Le projet de Yasmina Adi est, selon ses propres termes, de "faire la lumière", "révéler la vérité" et la "rendre accessible au grand public". Une entreprise de vérité supposerait une objectivité bien éloignée de la pratique cinématographique qui se rattache au contraire à la vision singulière d'un(e) cinéaste. On comprendra donc cette intention comme une volonté de restaurer la connaissance des faits, mais les moyens qu'elle utilise pour cela sont sujets à caution.

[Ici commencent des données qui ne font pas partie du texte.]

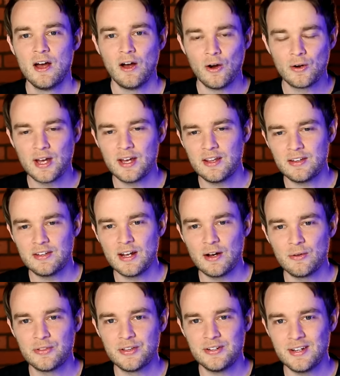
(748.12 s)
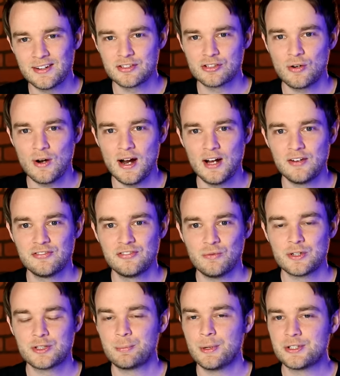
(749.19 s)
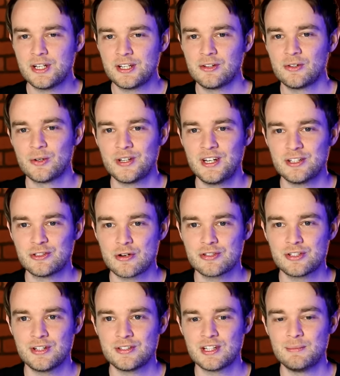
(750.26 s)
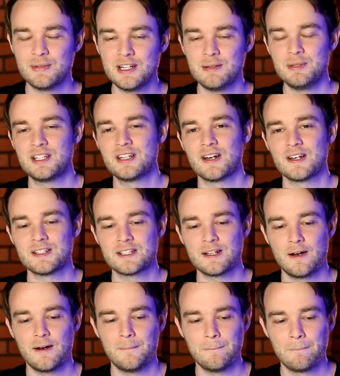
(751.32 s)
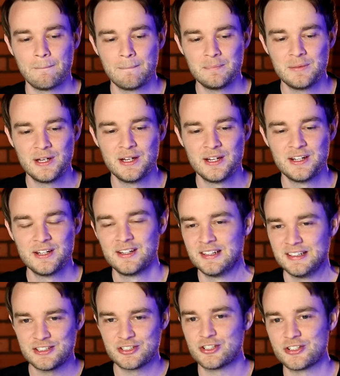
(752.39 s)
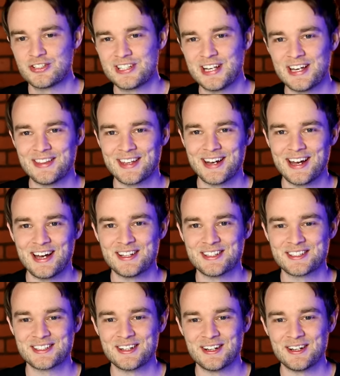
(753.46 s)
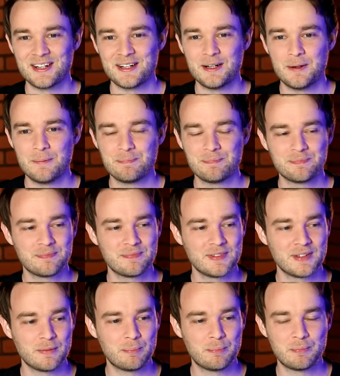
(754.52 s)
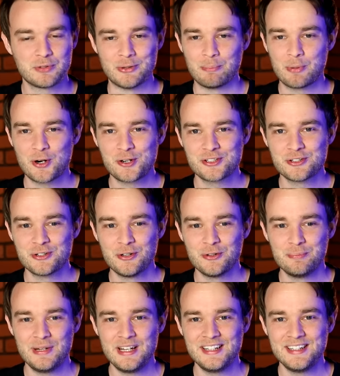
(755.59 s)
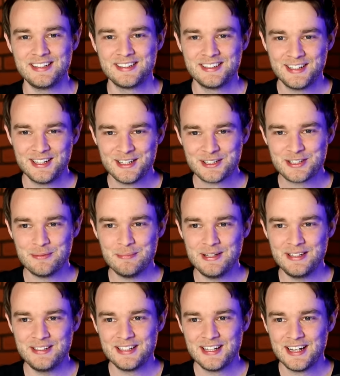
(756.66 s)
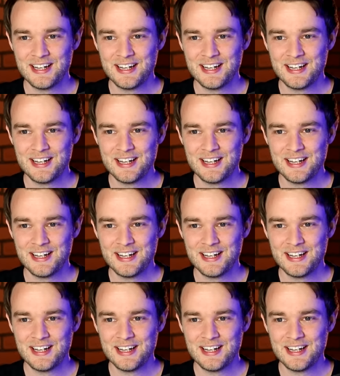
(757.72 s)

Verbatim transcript: Okay, now the next graph was particularly interesting to me because um, let's just say that it has uh, some personal meaning to me.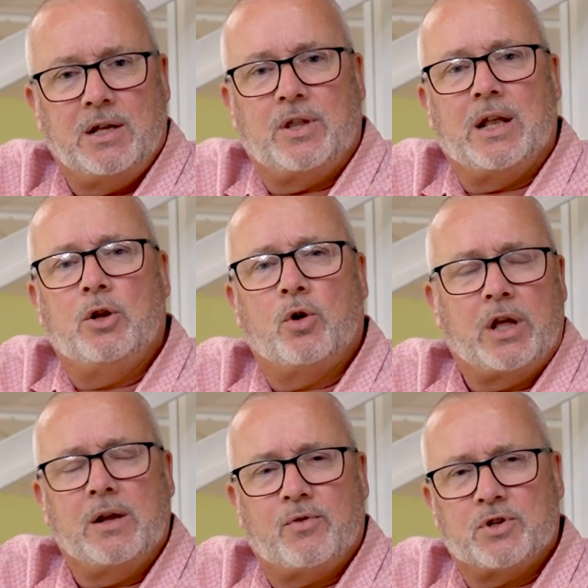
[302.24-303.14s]
They're
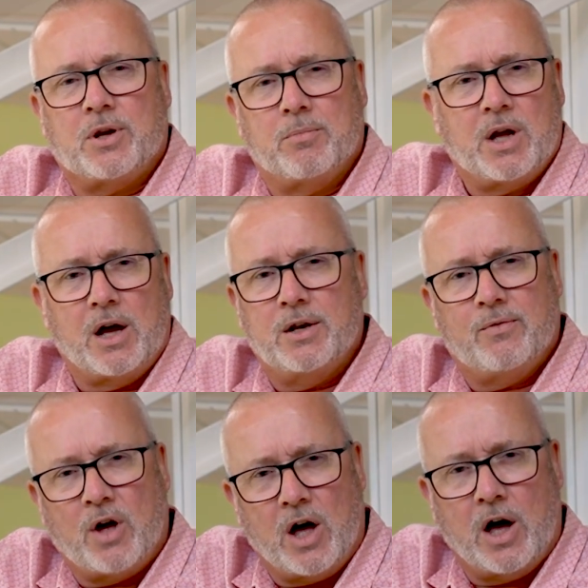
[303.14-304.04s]
looking for some kind
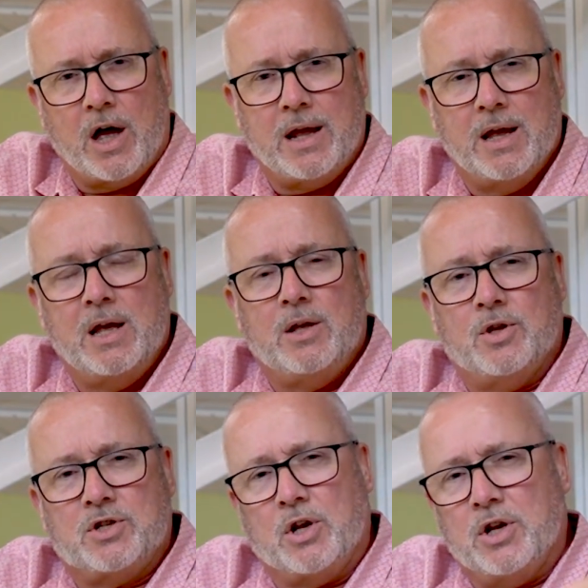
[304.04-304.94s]
of high
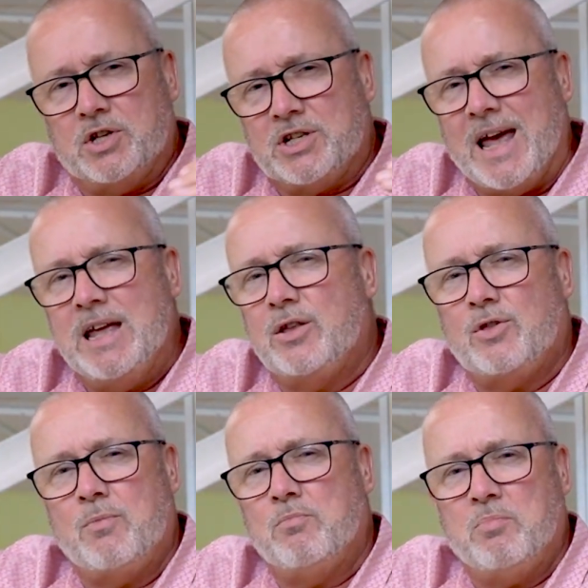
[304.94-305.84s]
that's going to take
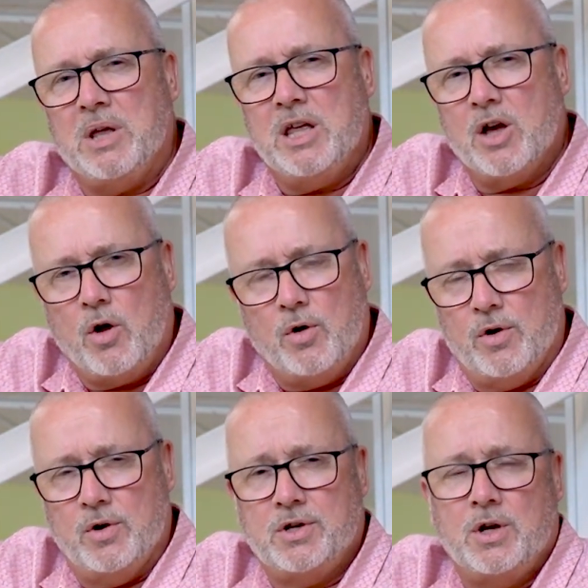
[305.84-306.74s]
them
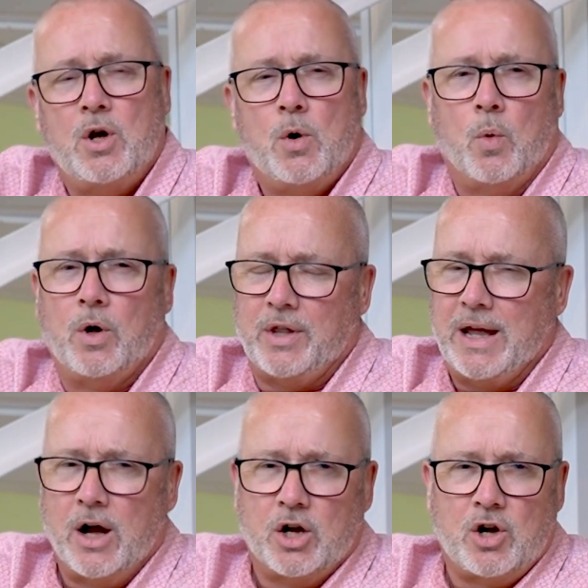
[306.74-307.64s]
beyond what
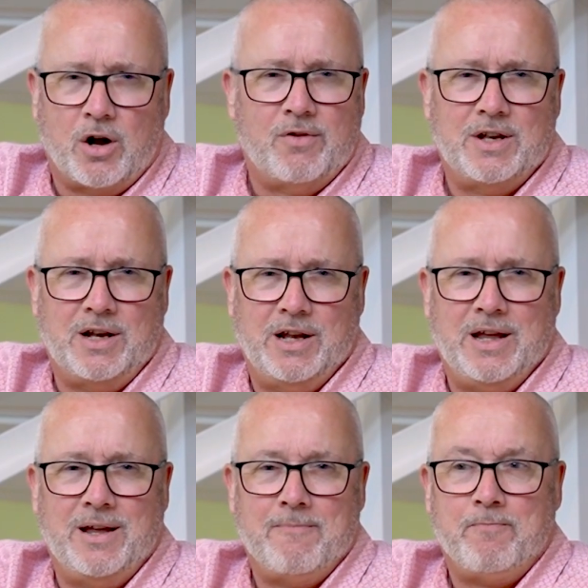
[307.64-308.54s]
they are
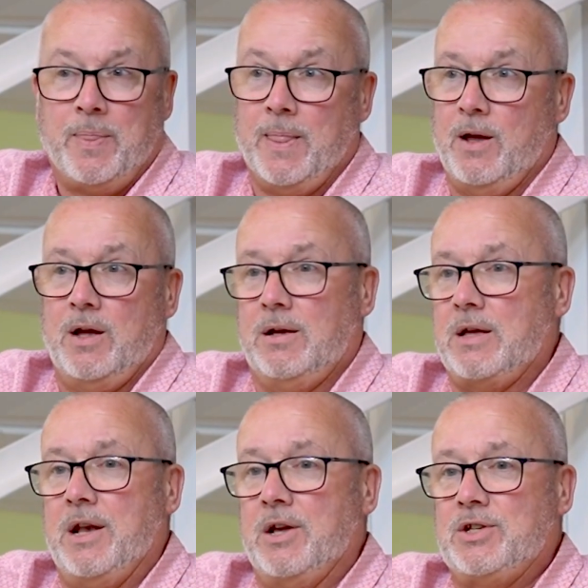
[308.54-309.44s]
currently,
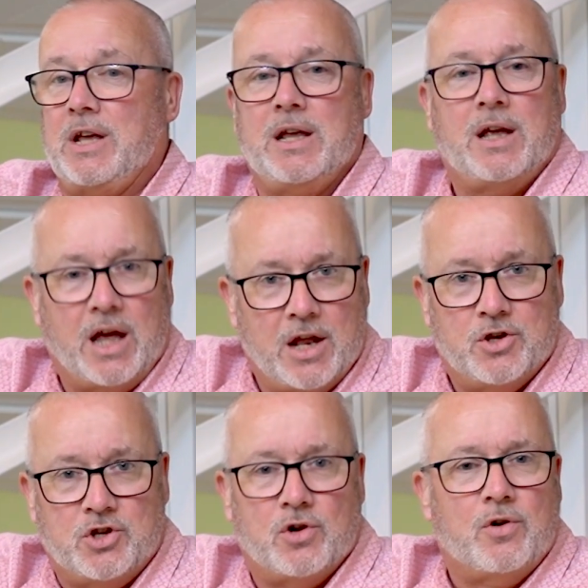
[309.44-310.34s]
can I say,
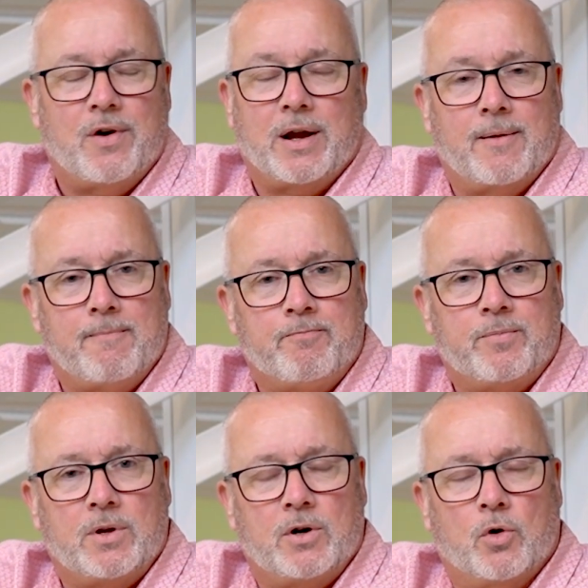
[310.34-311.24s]
enduring,
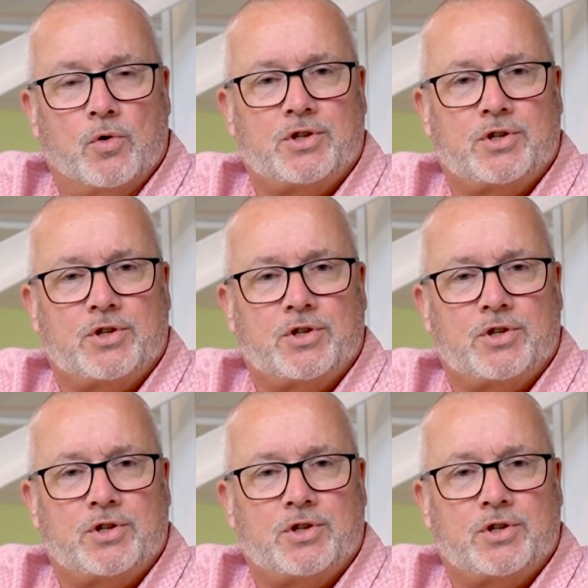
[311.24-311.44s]
or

D'une part, comme toujours en pareil exercice, les archives de propagande comme les actualités d'époque ont du mal à être contrées, l'efficacité des images étant préservée. Pour y parvenir, Yasmina Adi les confronte aux témoignages : l'humain contre l'institution. C'est très fort et cela suffirait. Elle ajoute cependant aussi des documents audio sur des photos, notamment pour illustrer l'imparable organisation policière. C'est là que le spectateur interloqué, qui ne connaît pas la source de ces sonorisations, se trouve face à une démarche qui passe de ce qui donne à voir à ce qu'il faut croire. Il ne perçoit plus la limite entre l'intention et les faits, le message et sa propre liberté d'opinion.

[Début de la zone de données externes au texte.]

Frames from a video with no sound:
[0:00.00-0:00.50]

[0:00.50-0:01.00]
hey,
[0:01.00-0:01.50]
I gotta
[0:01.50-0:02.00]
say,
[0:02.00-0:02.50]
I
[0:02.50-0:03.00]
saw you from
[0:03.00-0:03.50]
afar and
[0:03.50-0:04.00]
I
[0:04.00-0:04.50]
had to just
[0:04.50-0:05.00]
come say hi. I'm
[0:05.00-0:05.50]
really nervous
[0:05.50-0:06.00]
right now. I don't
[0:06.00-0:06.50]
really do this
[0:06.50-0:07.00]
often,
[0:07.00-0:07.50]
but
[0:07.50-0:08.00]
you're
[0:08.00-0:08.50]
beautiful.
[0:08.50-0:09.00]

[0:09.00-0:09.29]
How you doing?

Cette désagréable impression est renforcée par les limites de la contextualisation politique. Le film met face à face la parole des victimes algériennes et la propagande gouvernementale française, mais quid du FLN qui a organisé la manifestation ? Des films récents, de Guerres secrètes du FLN en France de Malek Bensmaïl (dans sa quatrième partie : l'ultime automne de la guerre) à Hors-la-loi de Rachid Bouchareb, montrent un FLN français prêt à sacrifier des vies humaines sur la base de la doctrine Ho-Chi-Minh selon laquelle la répression profite toujours au peuple opprimé. Ils ont révélé la stratégie décidée en haut lieu, en plein conscience des dangers qu'allaient encourir les Algériens, de provoquer une manifestation pacifique d'envergure, "sans un canif en poche" et sans les cadres, qui donnerait lieu à une répression que le FLN pourrait utiliser ensuite pour peser sur les négociations à venir en s'appuyant sur les réactions de la gauche française. Celles-ci sont montrées dans le film (Sartre, manifestation du PSU, etc.) mais la stratégie politique du FLN est laissée de côté, l'instauration du couvre-feu pour les "Musulmans" le 5 octobre restant la raison officielle de la manifestation, le couvre-feu gênant considérablement les activités du FLN.

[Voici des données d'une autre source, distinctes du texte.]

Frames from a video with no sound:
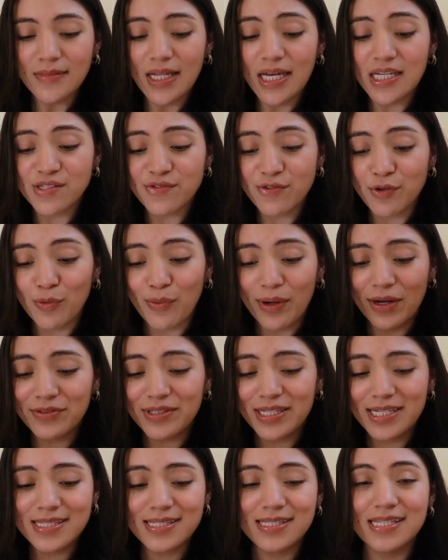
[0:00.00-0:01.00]
As for
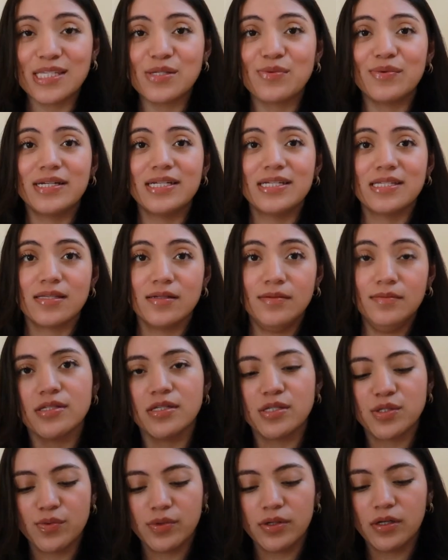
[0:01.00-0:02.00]
wellness, this one is
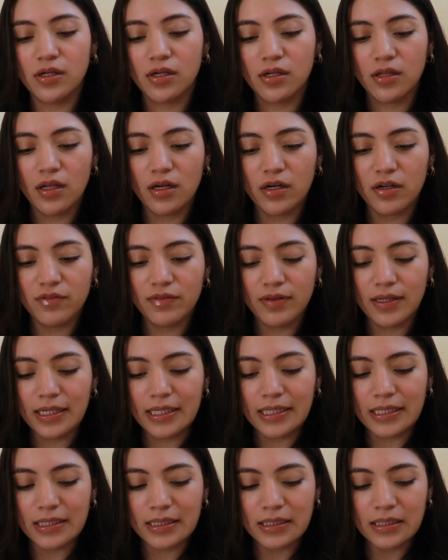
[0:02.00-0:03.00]
this one on a lot of
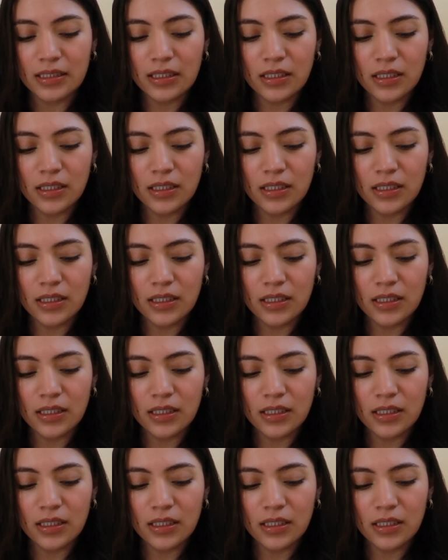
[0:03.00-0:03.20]
likeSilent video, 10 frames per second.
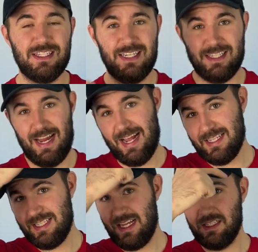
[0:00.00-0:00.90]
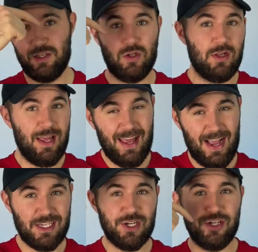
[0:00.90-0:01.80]
is it has that little
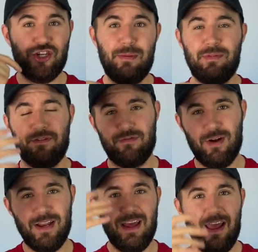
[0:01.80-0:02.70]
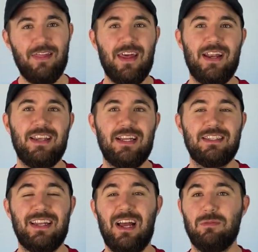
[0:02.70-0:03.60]
hexagon shape in the front that indents
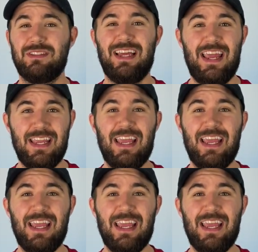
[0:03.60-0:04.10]
and helps take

Quelle "vérité" restaure dès lors le film ? Celle de la répression et du drame humain indiscutablement, mais cette impasse s'ajoute au brassage du mémoriel évoqué, si bien que la dénonciation du scandale historique s'inscrit davantage dans un rappel ambigu du passé que dans son actualité. Alors qu'il est essentiel à l'heure du cinquantenaire de l'indépendance que l'histoire franco-algérienne soit mise à nue sans restreinte pour enfin parvenir à un rapport serein entre les deux pays, le film de Yasmina Adi, en dépit de l'indéniable force de ses témoignages et du sérieux de sa recherche d'archives enfin accessibles, semble ainsi se ranger, sans doute bien malgré lui, comme les révélations actuelles sur la Françafrique, dans la vision d'un passé que les pouvoirs en place seraient dorénavant prêts à laisser révéler pour bien montrer qu'il serait révolu, comme si les ambiguïtés des pratiques et des discours s'évanouissaient du jour au lendemain.